§ Records from a collection:
= Beginning of Section =

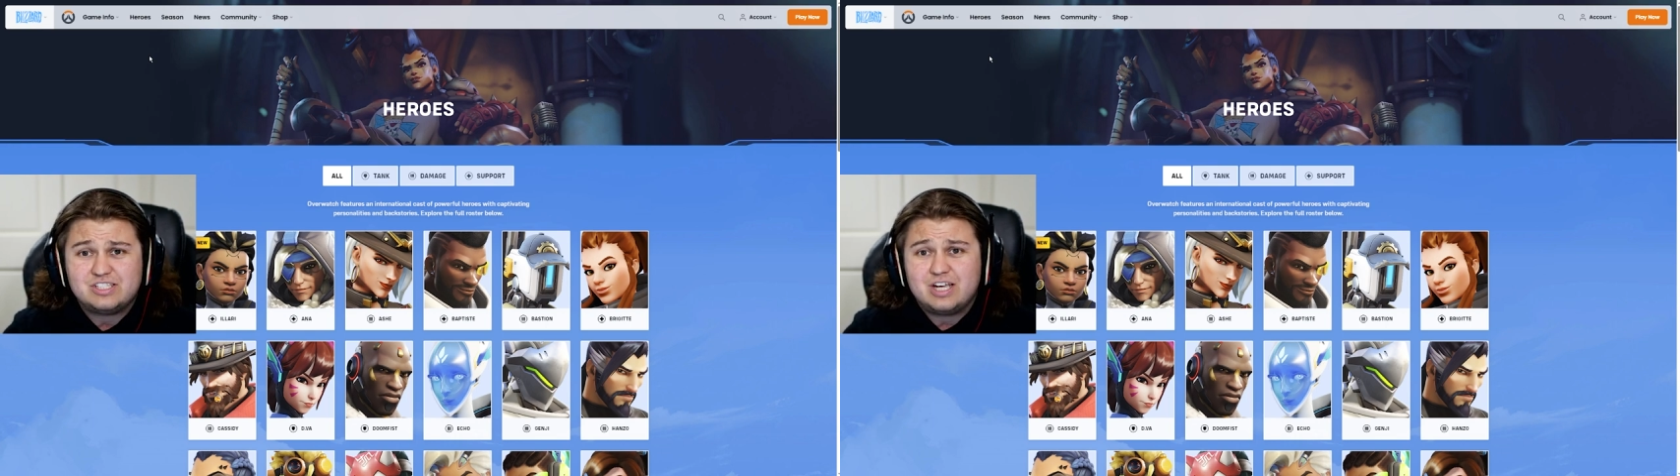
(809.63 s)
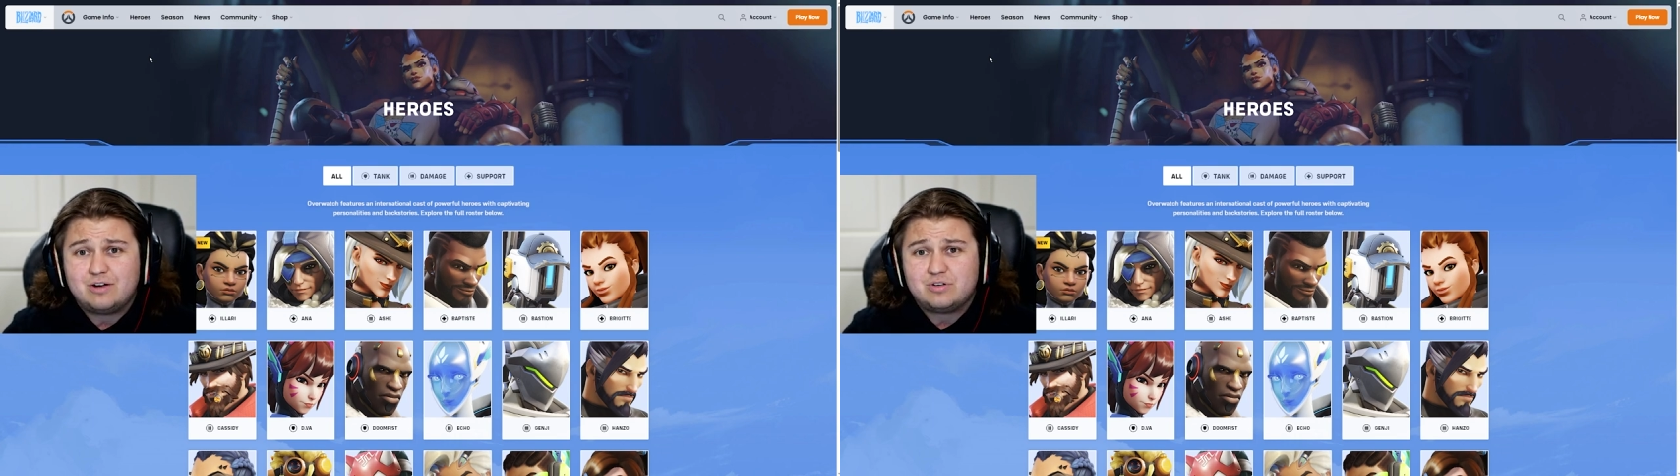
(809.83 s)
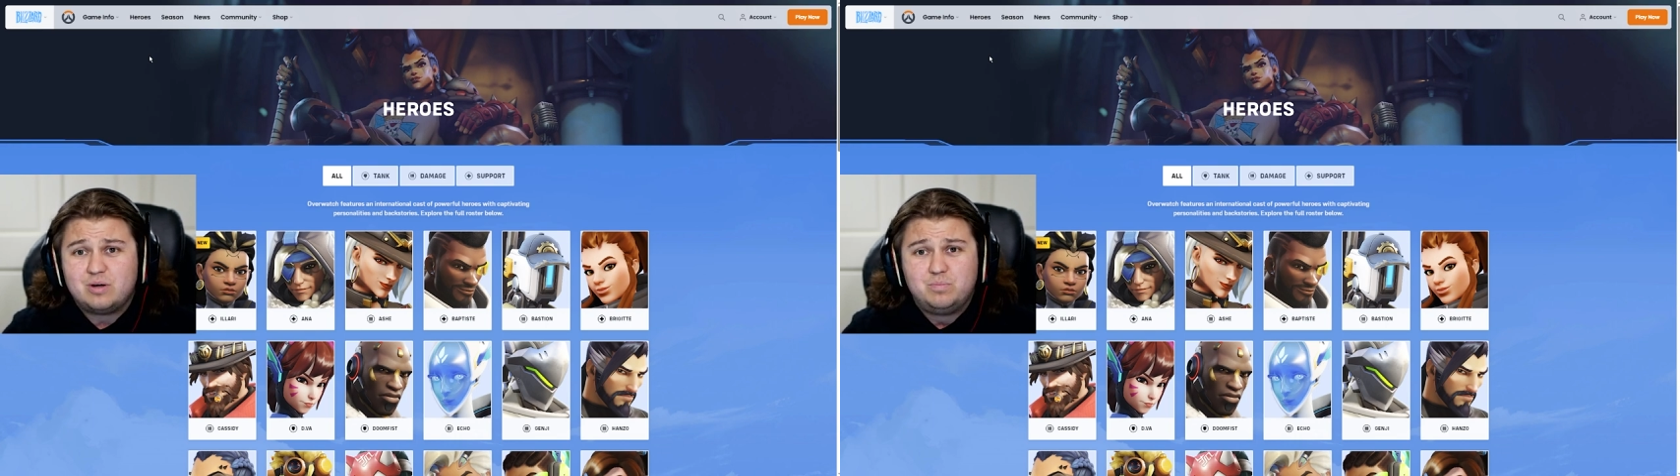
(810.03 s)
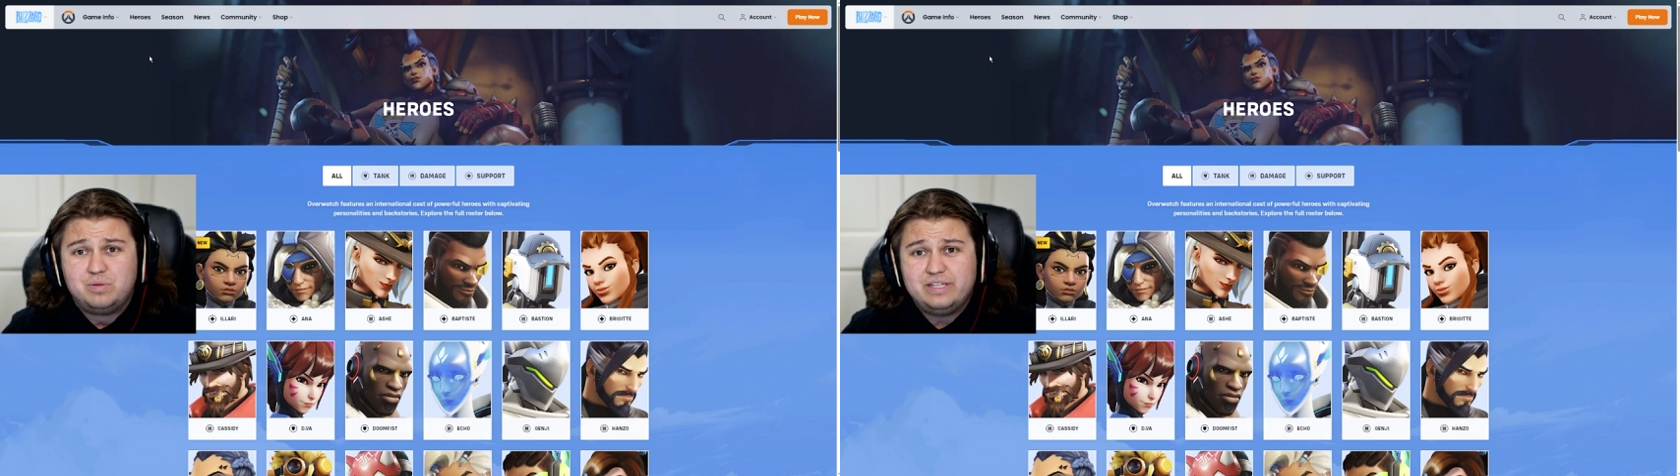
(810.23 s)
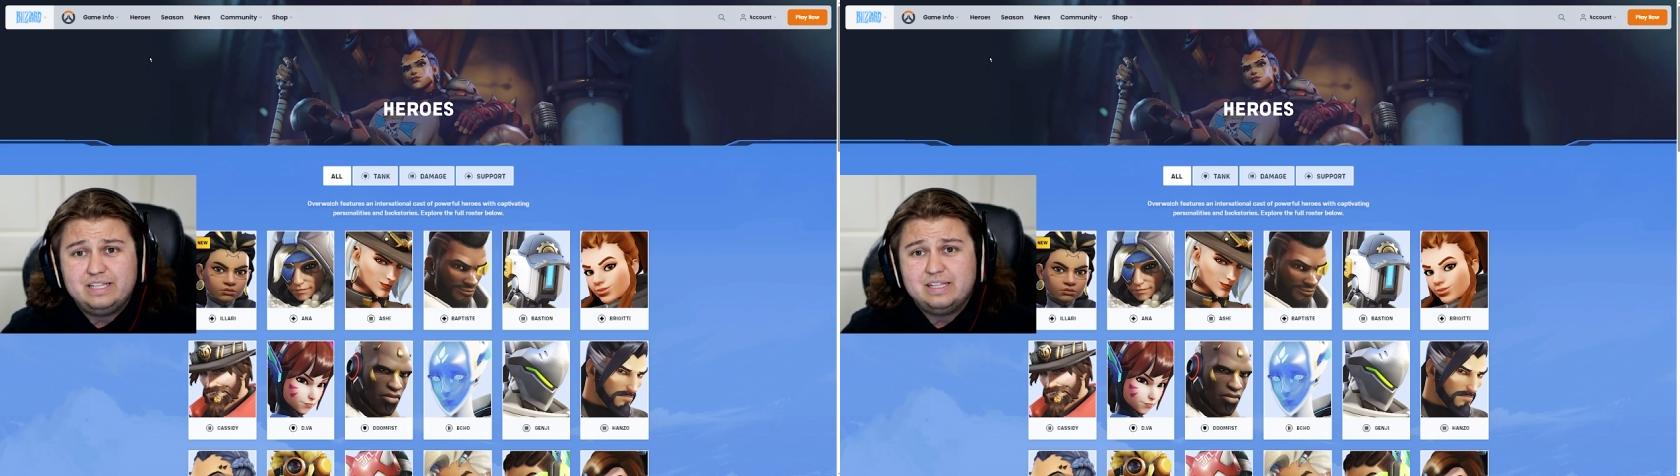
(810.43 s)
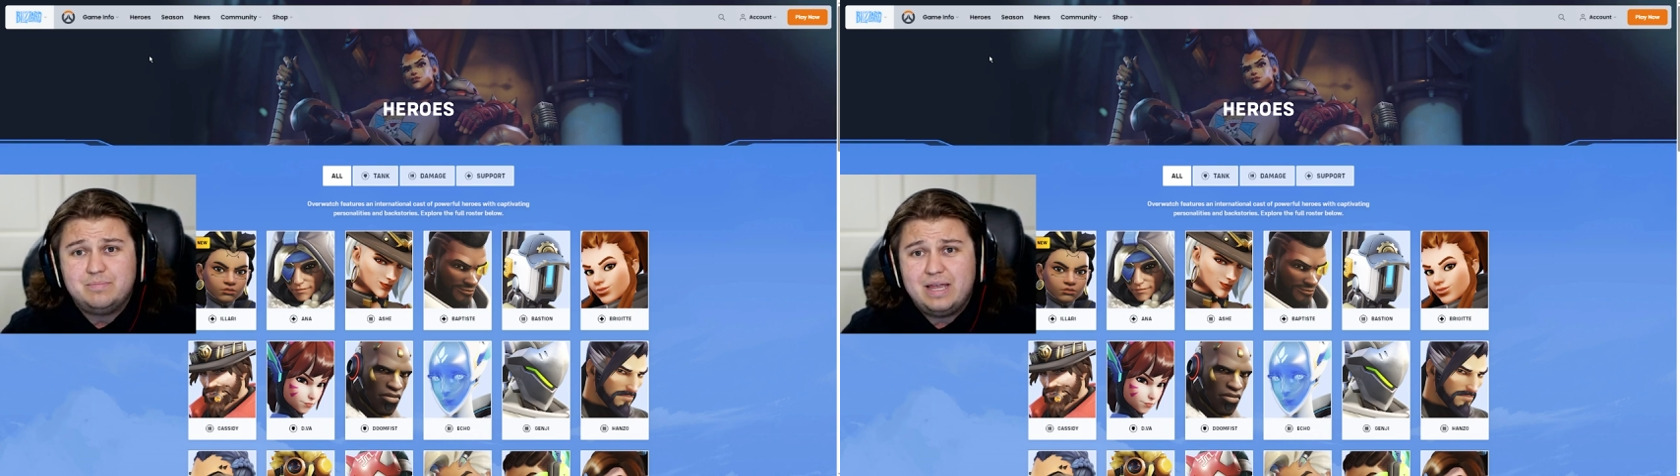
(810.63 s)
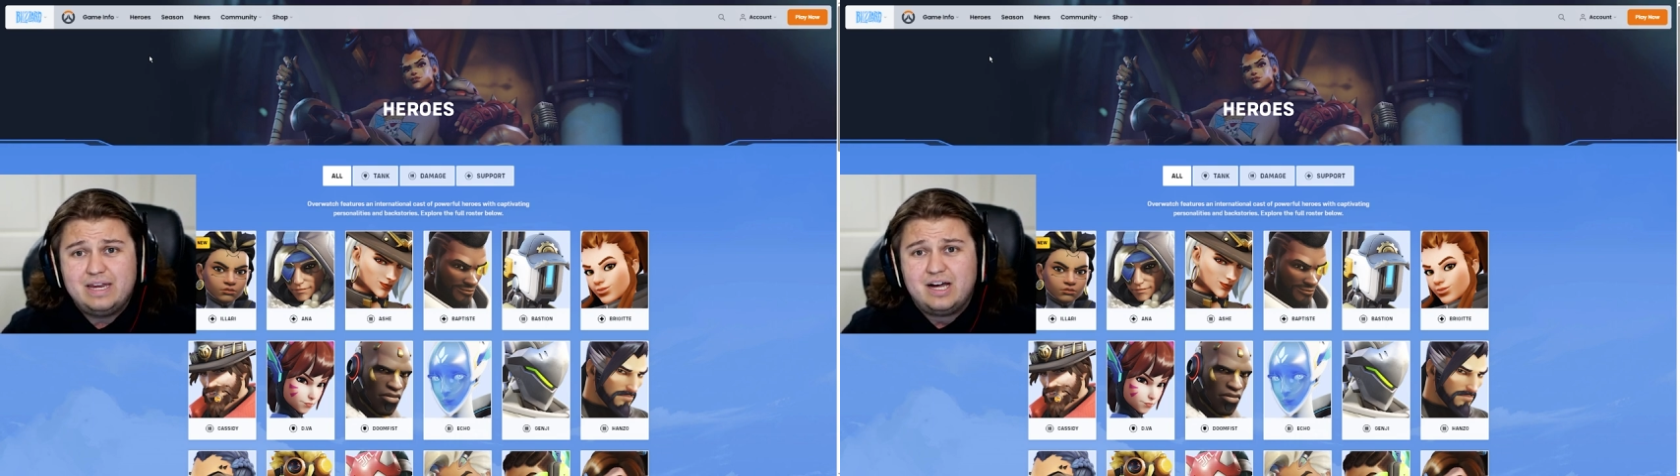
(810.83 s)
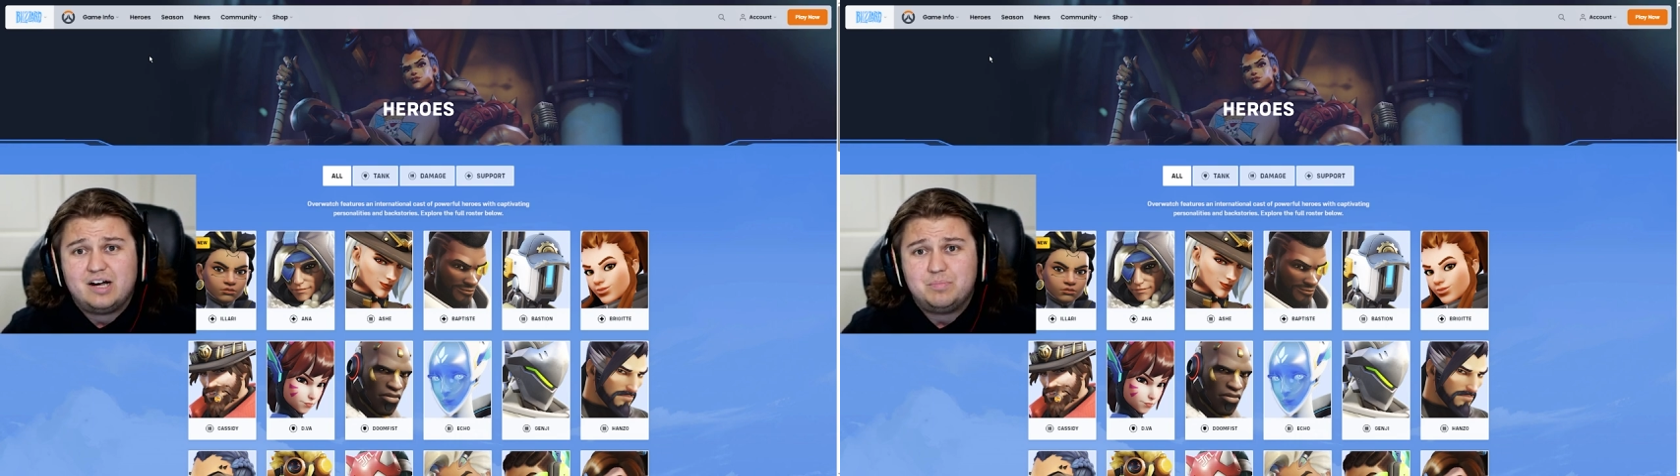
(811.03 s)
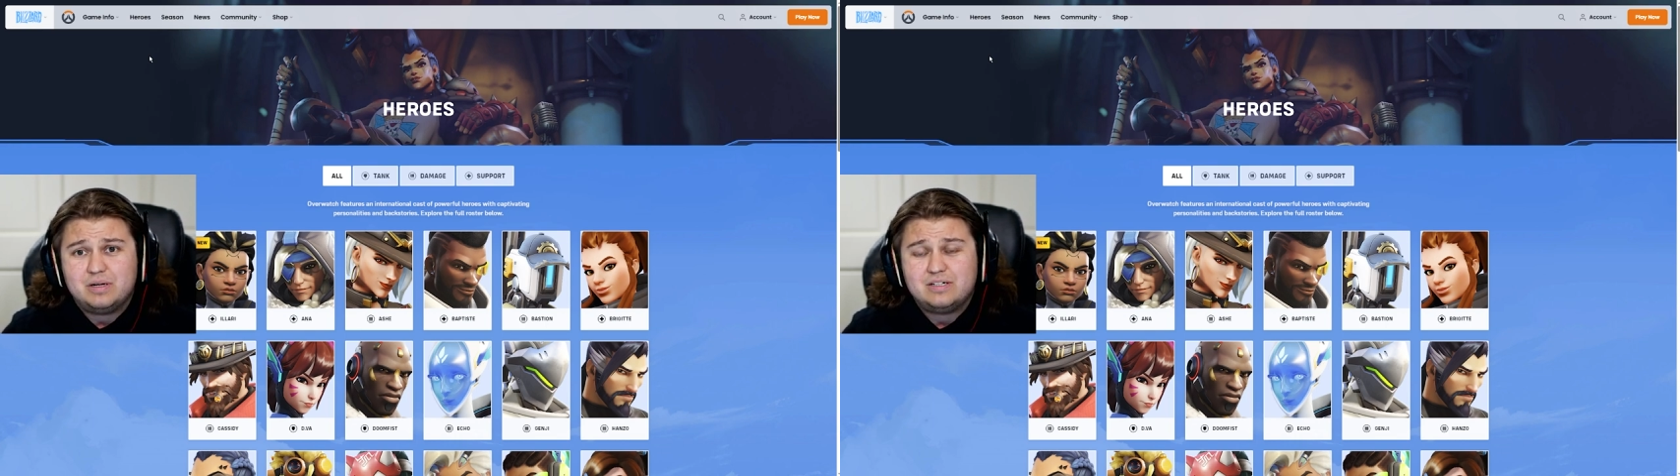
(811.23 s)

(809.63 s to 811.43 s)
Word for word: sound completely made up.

= End of Section =

§ What you are asked to do: Where an entry contains an image, skip the image and write out the rest exactly.

§ Task output:
(809.63 s)
(809.83 s)
(810.03 s)
(810.23 s)
(810.43 s)
(810.63 s)
(810.83 s)
(811.03 s)
(811.23 s)

(809.63 s to 811.43 s)
Word for word: sound completely made up.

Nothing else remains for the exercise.